=== Data to use ===

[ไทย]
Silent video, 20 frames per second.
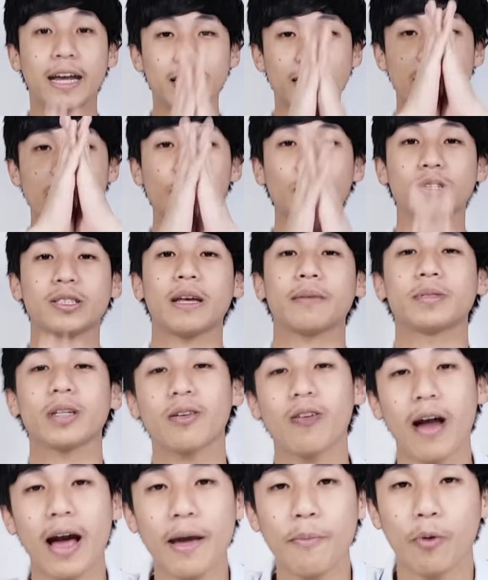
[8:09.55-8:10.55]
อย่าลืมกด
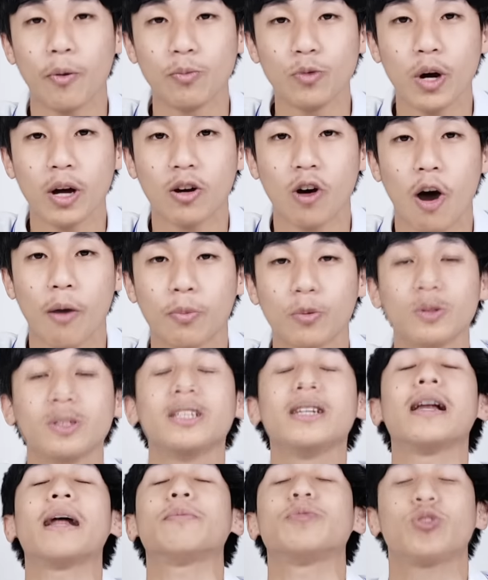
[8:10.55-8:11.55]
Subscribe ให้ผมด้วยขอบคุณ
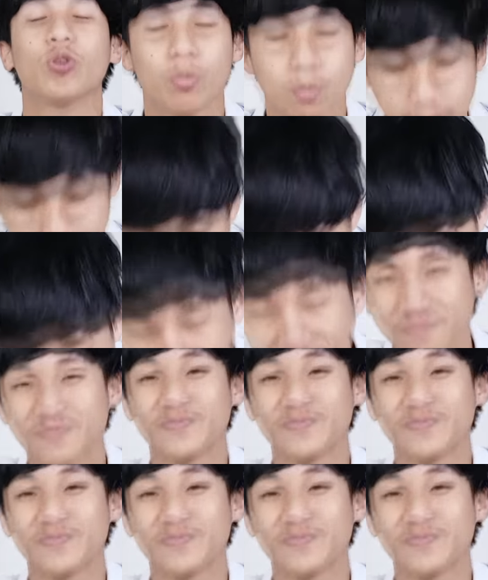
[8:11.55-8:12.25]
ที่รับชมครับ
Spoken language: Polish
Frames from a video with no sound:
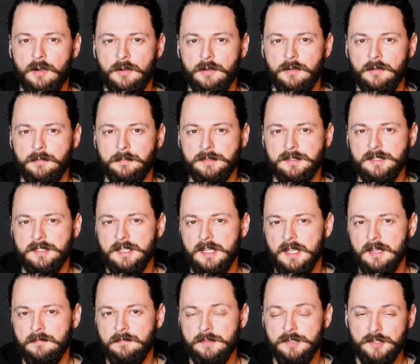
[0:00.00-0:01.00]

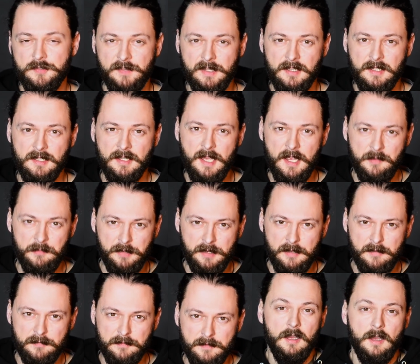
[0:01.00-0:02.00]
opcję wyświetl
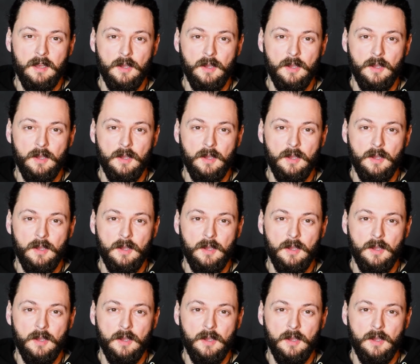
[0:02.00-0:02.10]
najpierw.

===

### [Work task]
The number alone, please: how many lines in the data contain the string "video"?

### [Written answer]
2